An artificial intelligence tool that has revolutionised the ability of computers to interpret everyday language has been shown to exhibit striking gender and racial biases.
The findings raise the spectre of existing social inequalities and prejudices being reinforced in new and unpredictable ways as an increasing number of decisions affecting our everyday lives are ceded to automatons.
In the past few years, the ability of programs such as Google Translate to interpret language has improved dramatically. These gains have been thanks to new machine learning techniques and the availability of vast amounts of online text data, on which the algorithms can be trained.
However, as machines are getting closer to acquiring human-like language abilities, they are also absorbing the deeply ingrained biases concealed within the patterns of language use, the latest research reveals.
Joanna Bryson, a computer scientist at the University of Bath and a co-author, said: “A lot of people are saying this is showing that AI is prejudiced. No. This is showing we’re prejudiced and that AI is learning it.”

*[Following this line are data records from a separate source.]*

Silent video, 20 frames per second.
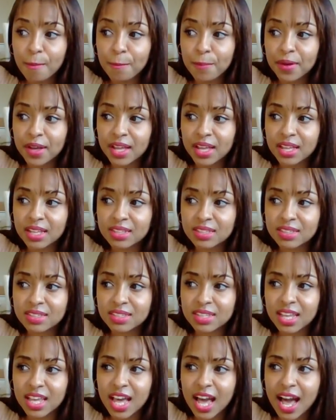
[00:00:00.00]
but
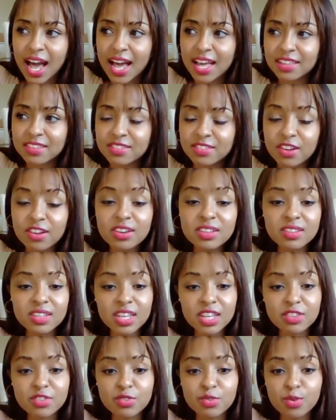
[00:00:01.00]
I started to
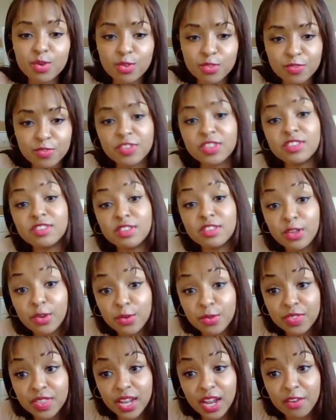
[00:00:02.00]
get too old for this
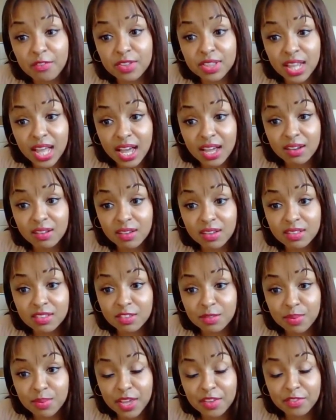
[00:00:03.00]
loan that I relied on
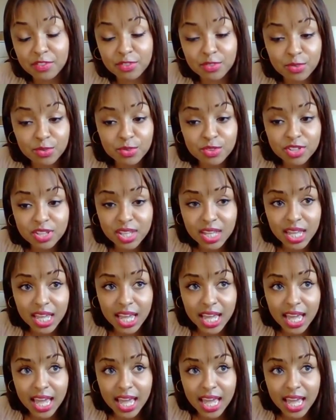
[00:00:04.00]
to pay for school.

But Bryson warned that AI has the potential to reinforce existing biases because, unlike humans, algorithms may be unequipped to consciously counteract learned biases. “A danger would be if you had an AI system that didn’t have an explicit part that was driven by moral ideas, that would be bad,” she said.
The research, published in the journal Science, focuses on a machine learning tool known as “word embedding”, which is already transforming the way computers interpret speech and text. Some argue that the natural next step for the technology may involve machines developing human-like abilities such as common sense and logic.
“A major reason we chose to study word embeddings is that they have been spectacularly successful in the last few years in helping computers make sense of language,” said Arvind Narayanan, a computer scientist at Princeton University and the paper’s senior author.
The approach, which is already used in web search and machine translation, works by building up a mathematical representation of language, in which the meaning of a word is distilled into a series of numbers (known as a word vector) based on which other words most frequently appear alongside it. Perhaps surprisingly, this purely statistical approach appears to capture the rich cultural and social context of what a word means in the way that a dictionary definition would be incapable of.